╭──

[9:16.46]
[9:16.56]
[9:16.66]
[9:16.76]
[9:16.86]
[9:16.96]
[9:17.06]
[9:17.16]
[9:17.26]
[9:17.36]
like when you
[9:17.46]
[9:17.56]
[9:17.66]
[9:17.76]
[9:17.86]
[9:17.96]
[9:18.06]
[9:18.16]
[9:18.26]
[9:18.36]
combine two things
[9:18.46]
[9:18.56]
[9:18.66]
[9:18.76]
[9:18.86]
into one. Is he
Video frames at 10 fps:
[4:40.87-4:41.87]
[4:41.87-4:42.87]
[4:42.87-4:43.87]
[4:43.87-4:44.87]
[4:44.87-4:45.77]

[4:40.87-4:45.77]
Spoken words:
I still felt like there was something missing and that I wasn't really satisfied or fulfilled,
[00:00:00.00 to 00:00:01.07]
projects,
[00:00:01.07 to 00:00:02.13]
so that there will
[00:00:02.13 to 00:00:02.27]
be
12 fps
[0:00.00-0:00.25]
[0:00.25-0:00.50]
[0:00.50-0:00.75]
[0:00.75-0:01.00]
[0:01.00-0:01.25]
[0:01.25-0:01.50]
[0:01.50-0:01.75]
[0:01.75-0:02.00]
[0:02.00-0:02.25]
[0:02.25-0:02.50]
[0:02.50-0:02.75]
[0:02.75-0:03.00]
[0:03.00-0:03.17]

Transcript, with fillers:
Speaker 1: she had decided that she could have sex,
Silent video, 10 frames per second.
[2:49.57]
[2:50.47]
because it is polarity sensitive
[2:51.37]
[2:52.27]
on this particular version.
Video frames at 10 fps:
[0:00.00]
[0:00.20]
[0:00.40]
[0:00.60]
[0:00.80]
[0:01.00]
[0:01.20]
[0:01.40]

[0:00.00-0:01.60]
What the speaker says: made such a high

╰──

:: Aim of the task ::
Without changing a word, print all of the entries above.

:: The answer ::
[9:16.46]
[9:16.56]
[9:16.66]
[9:16.76]
[9:16.86]
[9:16.96]
[9:17.06]
[9:17.16]
[9:17.26]
[9:17.36]
like when you
[9:17.46]
[9:17.56]
[9:17.66]
[9:17.76]
[9:17.86]
[9:17.96]
[9:18.06]
[9:18.16]
[9:18.26]
[9:18.36]
combine two things
[9:18.46]
[9:18.56]
[9:18.66]
[9:18.76]
[9:18.86]
into one. Is he
Video frames at 10 fps:
[4:40.87-4:41.87]
[4:41.87-4:42.87]
[4:42.87-4:43.87]
[4:43.87-4:44.87]
[4:44.87-4:45.77]

[4:40.87-4:45.77]
Spoken words:
I still felt like there was something missing and that I wasn't really satisfied or fulfilled,
[00:00:00.00 to 00:00:01.07]
projects,
[00:00:01.07 to 00:00:02.13]
so that there will
[00:00:02.13 to 00:00:02.27]
be
12 fps
[0:00.00-0:00.25]
[0:00.25-0:00.50]
[0:00.50-0:00.75]
[0:00.75-0:01.00]
[0:01.00-0:01.25]
[0:01.25-0:01.50]
[0:01.50-0:01.75]
[0:01.75-0:02.00]
[0:02.00-0:02.25]
[0:02.25-0:02.50]
[0:02.50-0:02.75]
[0:02.75-0:03.00]
[0:03.00-0:03.17]

Transcript, with fillers:
Speaker 1: she had decided that she could have sex,
Silent video, 10 frames per second.
[2:49.57]
[2:50.47]
because it is polarity sensitive
[2:51.37]
[2:52.27]
on this particular version.
Video frames at 10 fps:
[0:00.00]
[0:00.20]
[0:00.40]
[0:00.60]
[0:00.80]
[0:01.00]
[0:01.20]
[0:01.40]

[0:00.00-0:01.60]
What the speaker says: made such a high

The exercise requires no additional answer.